We will use an excerpt of a dataset we created for a funny little app a few years ago, which allows children to point at a songbook page and play the associated song using a tablet. This is illustrated below.

AR example

This is much like marker-based Augmented Reality (AR), where the marker is a complex image.

This approach requires to prepare of document model prior to matching documents within frames.
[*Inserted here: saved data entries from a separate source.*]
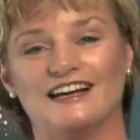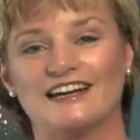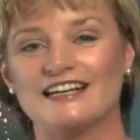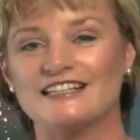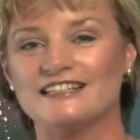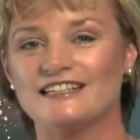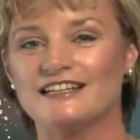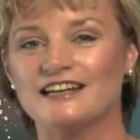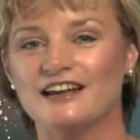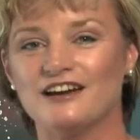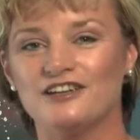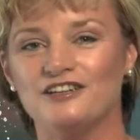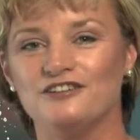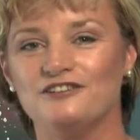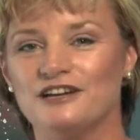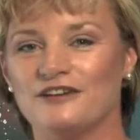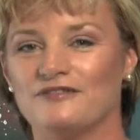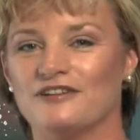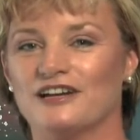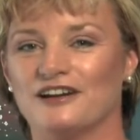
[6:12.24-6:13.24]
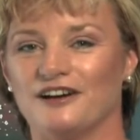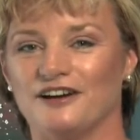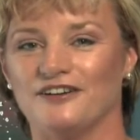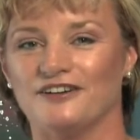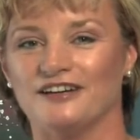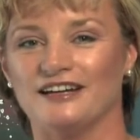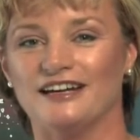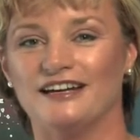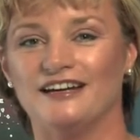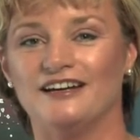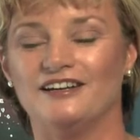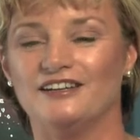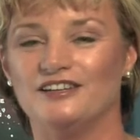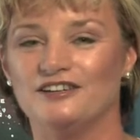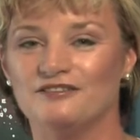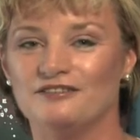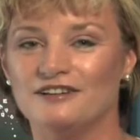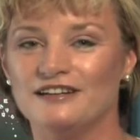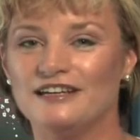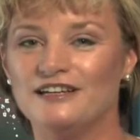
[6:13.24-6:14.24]
and I say, now you have a go.
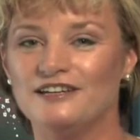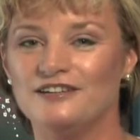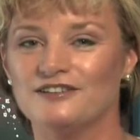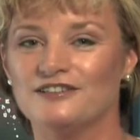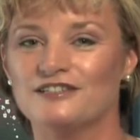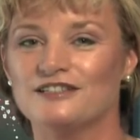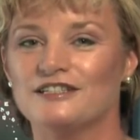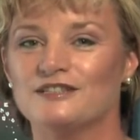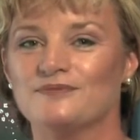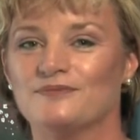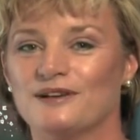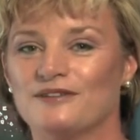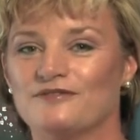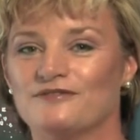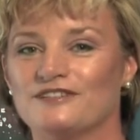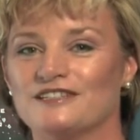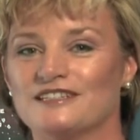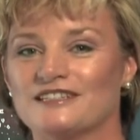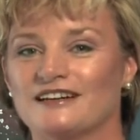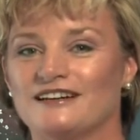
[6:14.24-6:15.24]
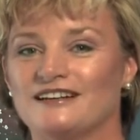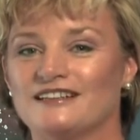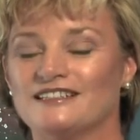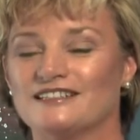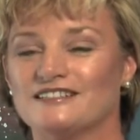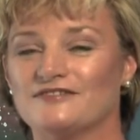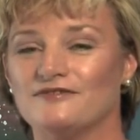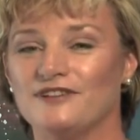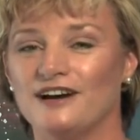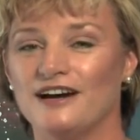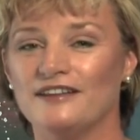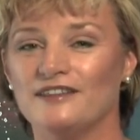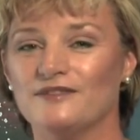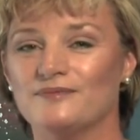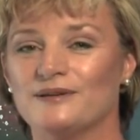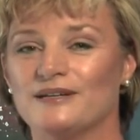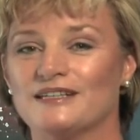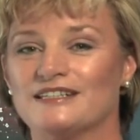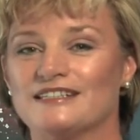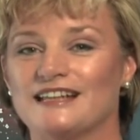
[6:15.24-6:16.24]
You really use these preference cards to find the
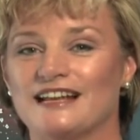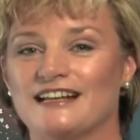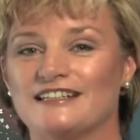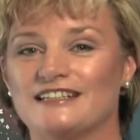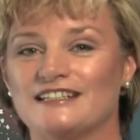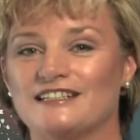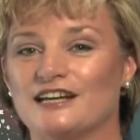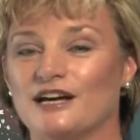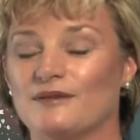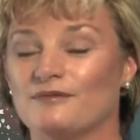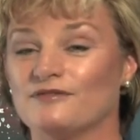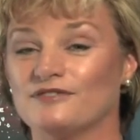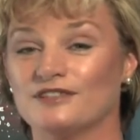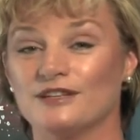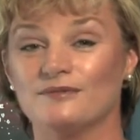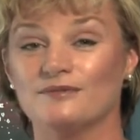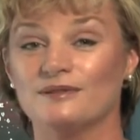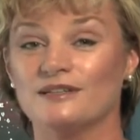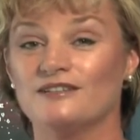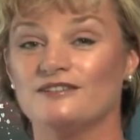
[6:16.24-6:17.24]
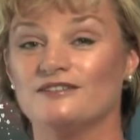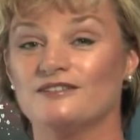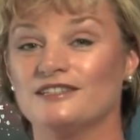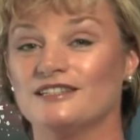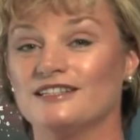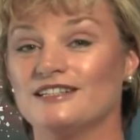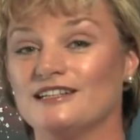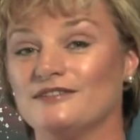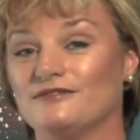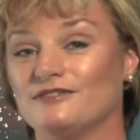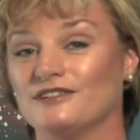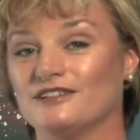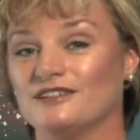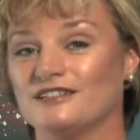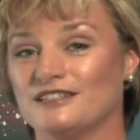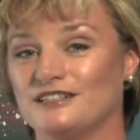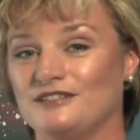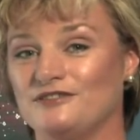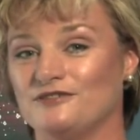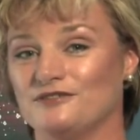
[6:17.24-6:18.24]
personality type of somebody who's
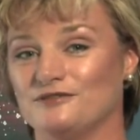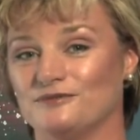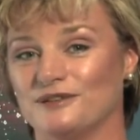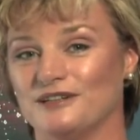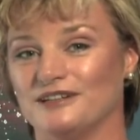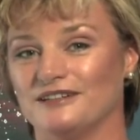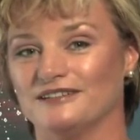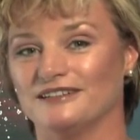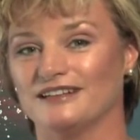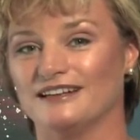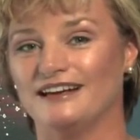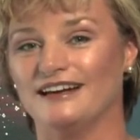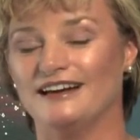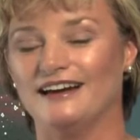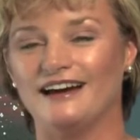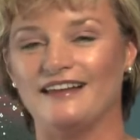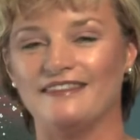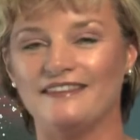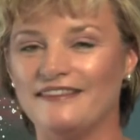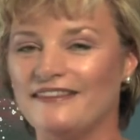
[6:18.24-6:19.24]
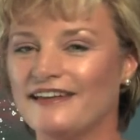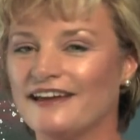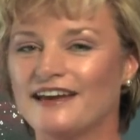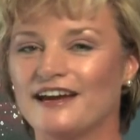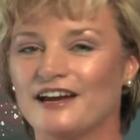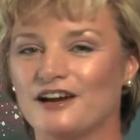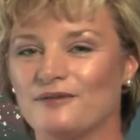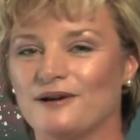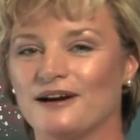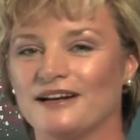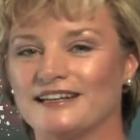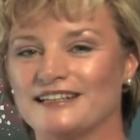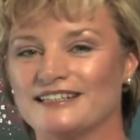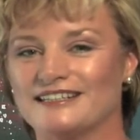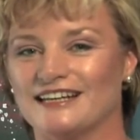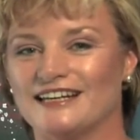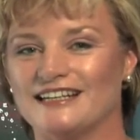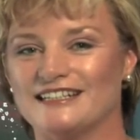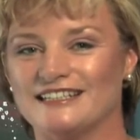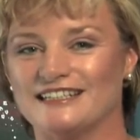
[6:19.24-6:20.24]
significant in your world. And then they get quite
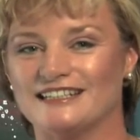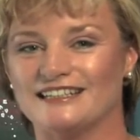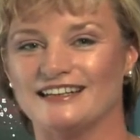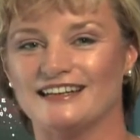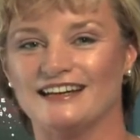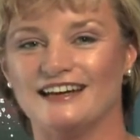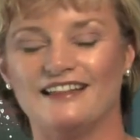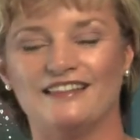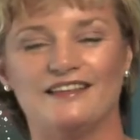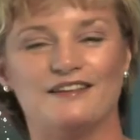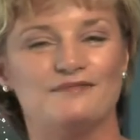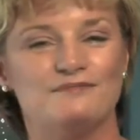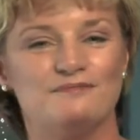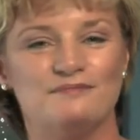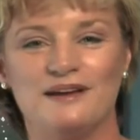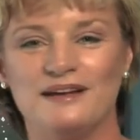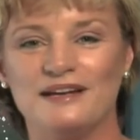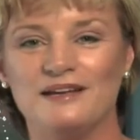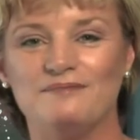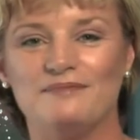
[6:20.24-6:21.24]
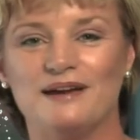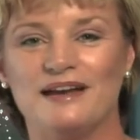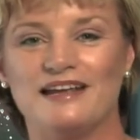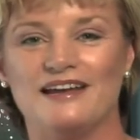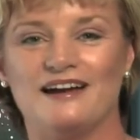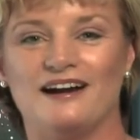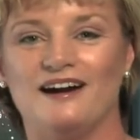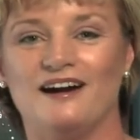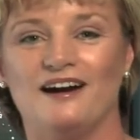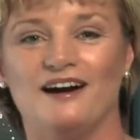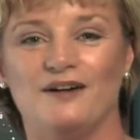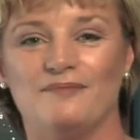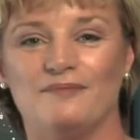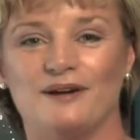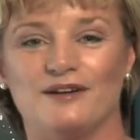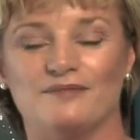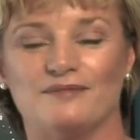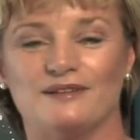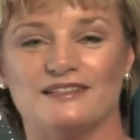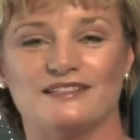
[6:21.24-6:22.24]
excited. There's many aha
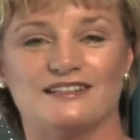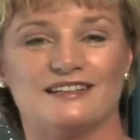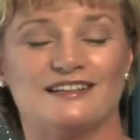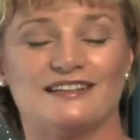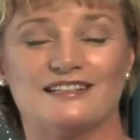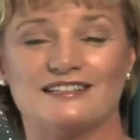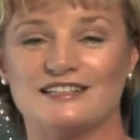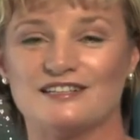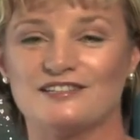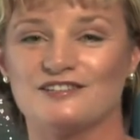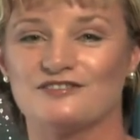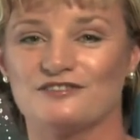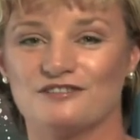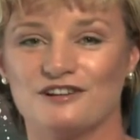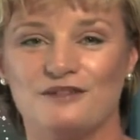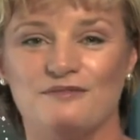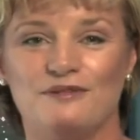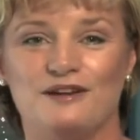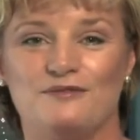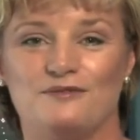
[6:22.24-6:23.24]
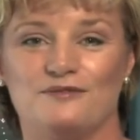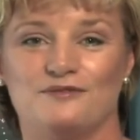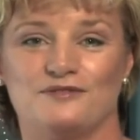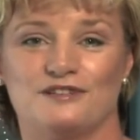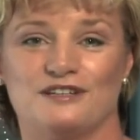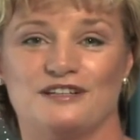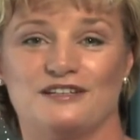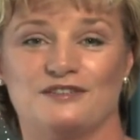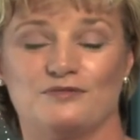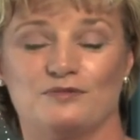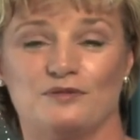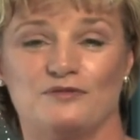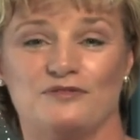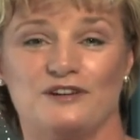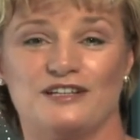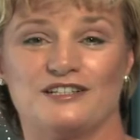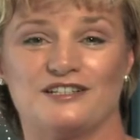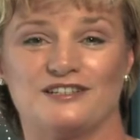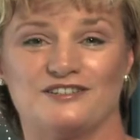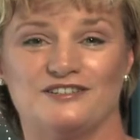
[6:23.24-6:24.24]
moments, and it's extremely rewarding as a
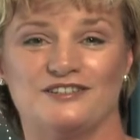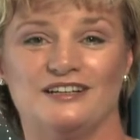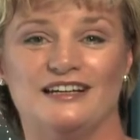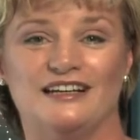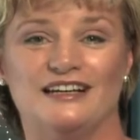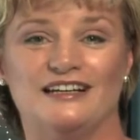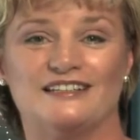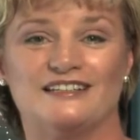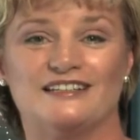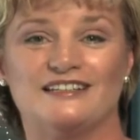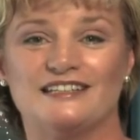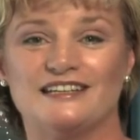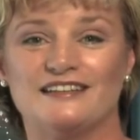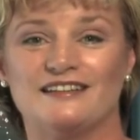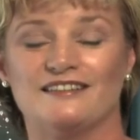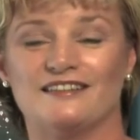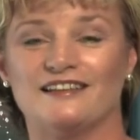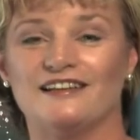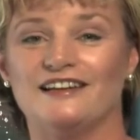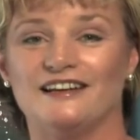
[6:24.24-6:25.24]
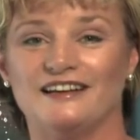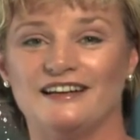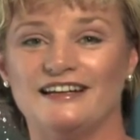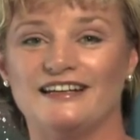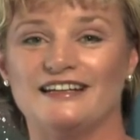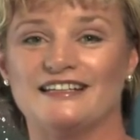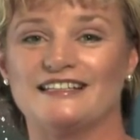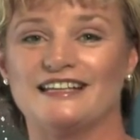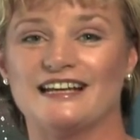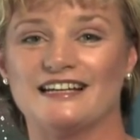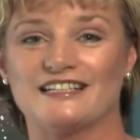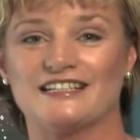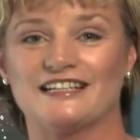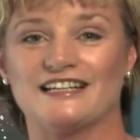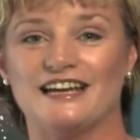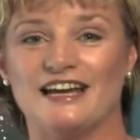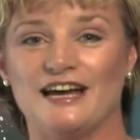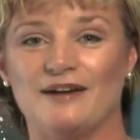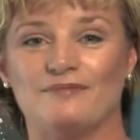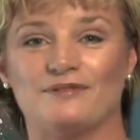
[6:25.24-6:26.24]
professional to see that the learning has
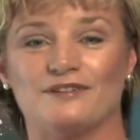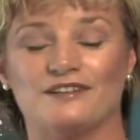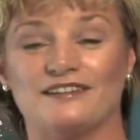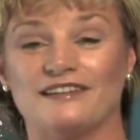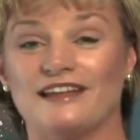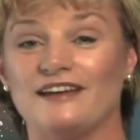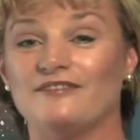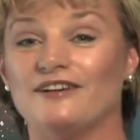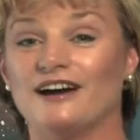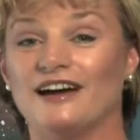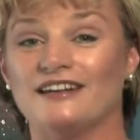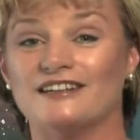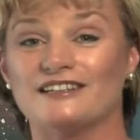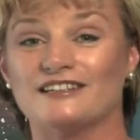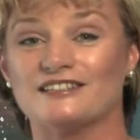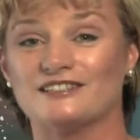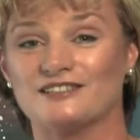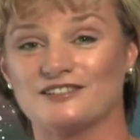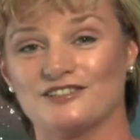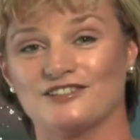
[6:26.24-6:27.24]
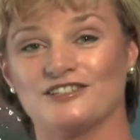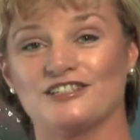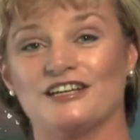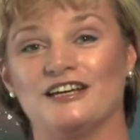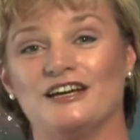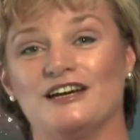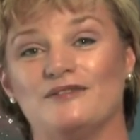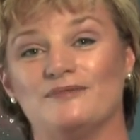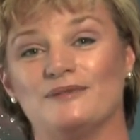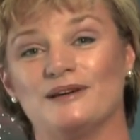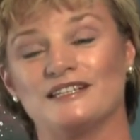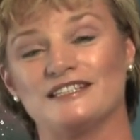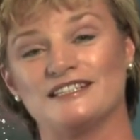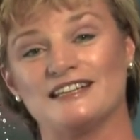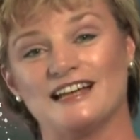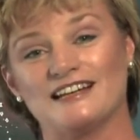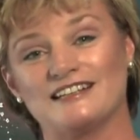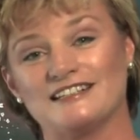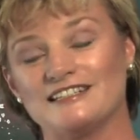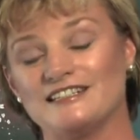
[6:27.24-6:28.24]
actually happened and they've understood
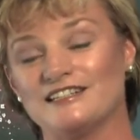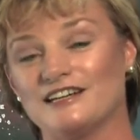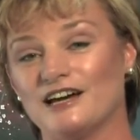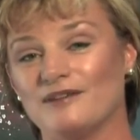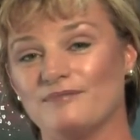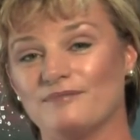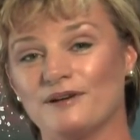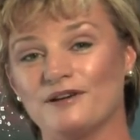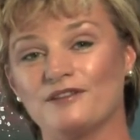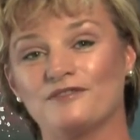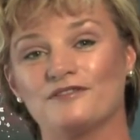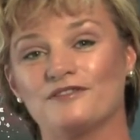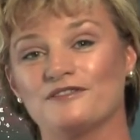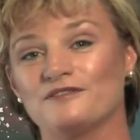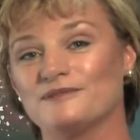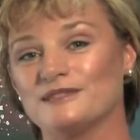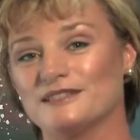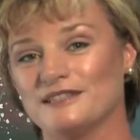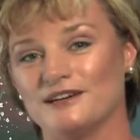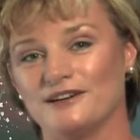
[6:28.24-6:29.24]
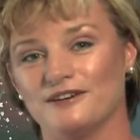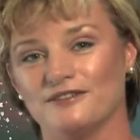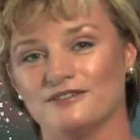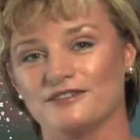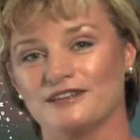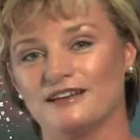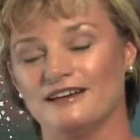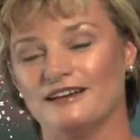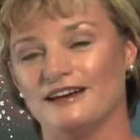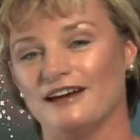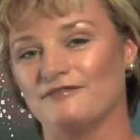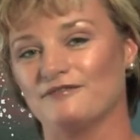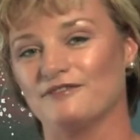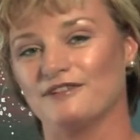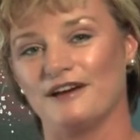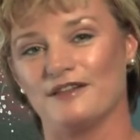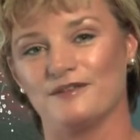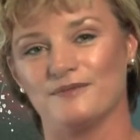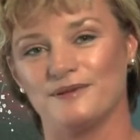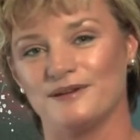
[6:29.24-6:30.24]
personality type both for themselves and
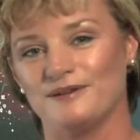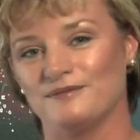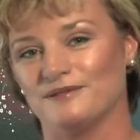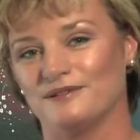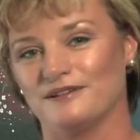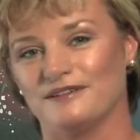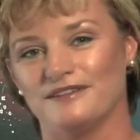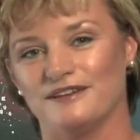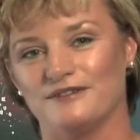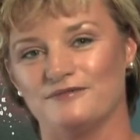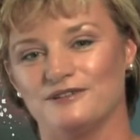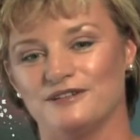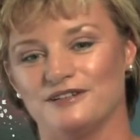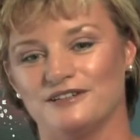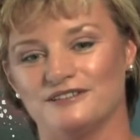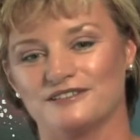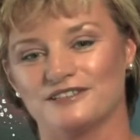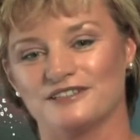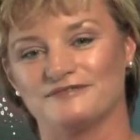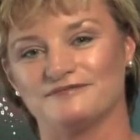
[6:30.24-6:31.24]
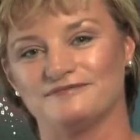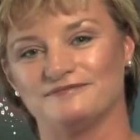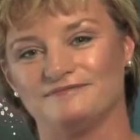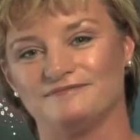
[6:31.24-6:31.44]
for other people in their world.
We will proceed in 5 steps:

  1. detect keypoints from the model and display them;
  2. compute the descriptors for the model image;
  3. detect the keypoints for a frame image, compute the descriptors and display them;
  4. create matchers and index descriptors;
  5. estimate the homography from the model to the frame;
  6. project a modified image over the document in the frame.

The resources for this session are packaged directly within this notebook's archive: you can access them under the resources/ folder:

  • model.png: the model image we will use;
  • frame_0010.jpeg: a frame image extracted from a video.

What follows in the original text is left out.